*TASK TO COMPLETE:*
Beginning with the line in which "The speaker talks in Hindi." appears, transcribe each line word for word until the records end. Do not include pictures.

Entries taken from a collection
· · · · ·
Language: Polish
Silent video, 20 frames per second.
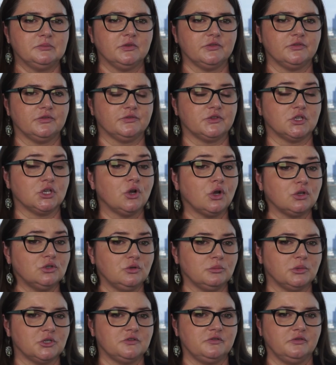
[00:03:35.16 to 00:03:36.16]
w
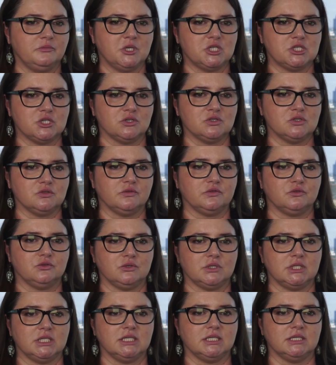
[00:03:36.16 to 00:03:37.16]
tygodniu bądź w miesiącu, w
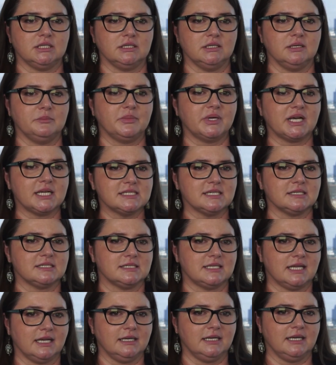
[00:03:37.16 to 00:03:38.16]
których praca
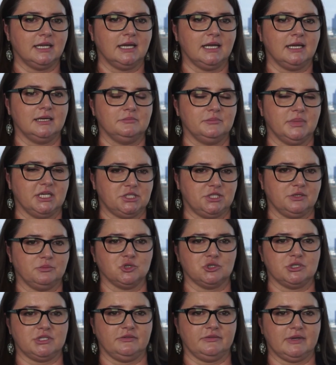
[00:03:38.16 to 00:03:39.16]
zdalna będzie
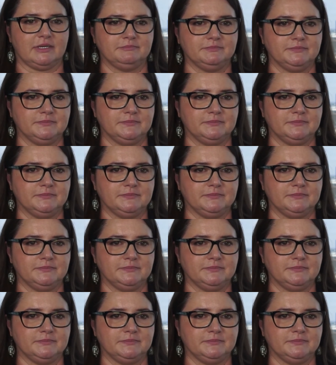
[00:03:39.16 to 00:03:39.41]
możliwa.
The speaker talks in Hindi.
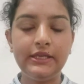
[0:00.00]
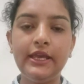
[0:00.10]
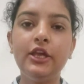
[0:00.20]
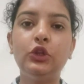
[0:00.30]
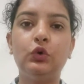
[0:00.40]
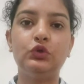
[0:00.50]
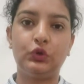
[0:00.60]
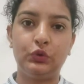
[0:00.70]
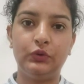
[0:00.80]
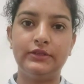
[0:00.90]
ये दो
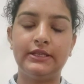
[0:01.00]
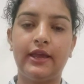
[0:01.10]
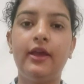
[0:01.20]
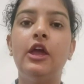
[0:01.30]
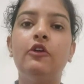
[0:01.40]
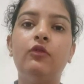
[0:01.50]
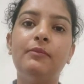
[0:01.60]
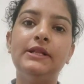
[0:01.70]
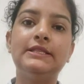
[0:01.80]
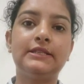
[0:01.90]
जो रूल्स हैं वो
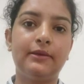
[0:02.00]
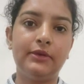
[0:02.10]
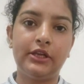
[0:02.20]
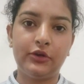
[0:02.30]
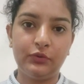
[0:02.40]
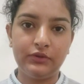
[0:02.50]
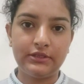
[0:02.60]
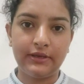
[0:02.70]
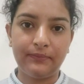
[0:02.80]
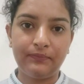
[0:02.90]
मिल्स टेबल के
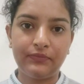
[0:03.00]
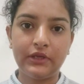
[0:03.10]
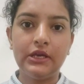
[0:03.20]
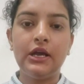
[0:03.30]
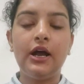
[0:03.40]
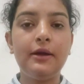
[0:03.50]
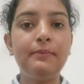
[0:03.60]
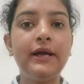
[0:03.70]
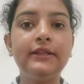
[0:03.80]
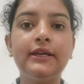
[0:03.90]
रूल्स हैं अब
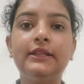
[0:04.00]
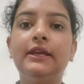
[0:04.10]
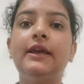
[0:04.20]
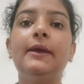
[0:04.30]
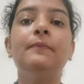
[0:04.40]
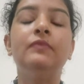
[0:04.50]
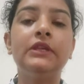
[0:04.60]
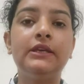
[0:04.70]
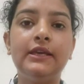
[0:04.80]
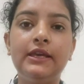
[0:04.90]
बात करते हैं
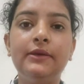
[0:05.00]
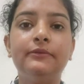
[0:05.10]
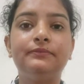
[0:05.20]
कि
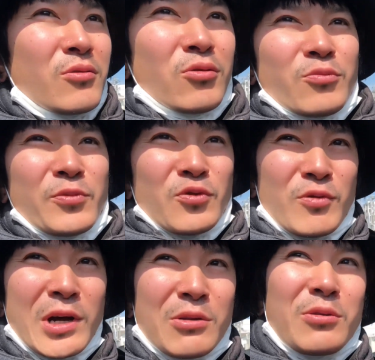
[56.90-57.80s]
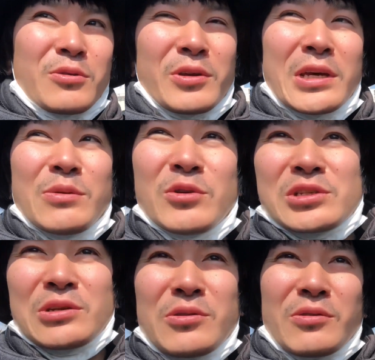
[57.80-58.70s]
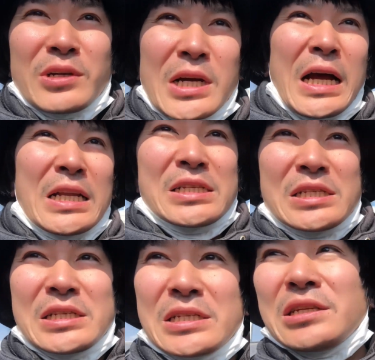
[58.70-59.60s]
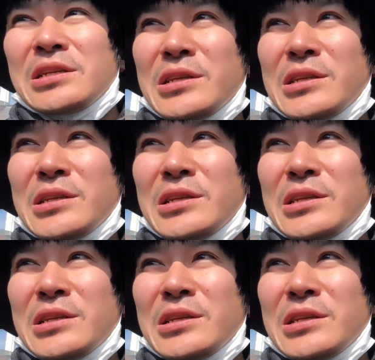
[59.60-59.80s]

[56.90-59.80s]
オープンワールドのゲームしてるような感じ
· · · · ·
*EXERCISE ANSWER:*
The speaker talks in Hindi.
[0:00.00]
[0:00.10]
[0:00.20]
[0:00.30]
[0:00.40]
[0:00.50]
[0:00.60]
[0:00.70]
[0:00.80]
[0:00.90]
ये दो
[0:01.00]
[0:01.10]
[0:01.20]
[0:01.30]
[0:01.40]
[0:01.50]
[0:01.60]
[0:01.70]
[0:01.80]
[0:01.90]
जो रूल्स हैं वो
[0:02.00]
[0:02.10]
[0:02.20]
[0:02.30]
[0:02.40]
[0:02.50]
[0:02.60]
[0:02.70]
[0:02.80]
[0:02.90]
मिल्स टेबल के
[0:03.00]
[0:03.10]
[0:03.20]
[0:03.30]
[0:03.40]
[0:03.50]
[0:03.60]
[0:03.70]
[0:03.80]
[0:03.90]
रूल्स हैं अब
[0:04.00]
[0:04.10]
[0:04.20]
[0:04.30]
[0:04.40]
[0:04.50]
[0:04.60]
[0:04.70]
[0:04.80]
[0:04.90]
बात करते हैं
[0:05.00]
[0:05.10]
[0:05.20]
कि
[56.90-57.80s]
[57.80-58.70s]
[58.70-59.60s]
[59.60-59.80s]

[56.90-59.80s]
オープンワールドのゲームしてるような感じ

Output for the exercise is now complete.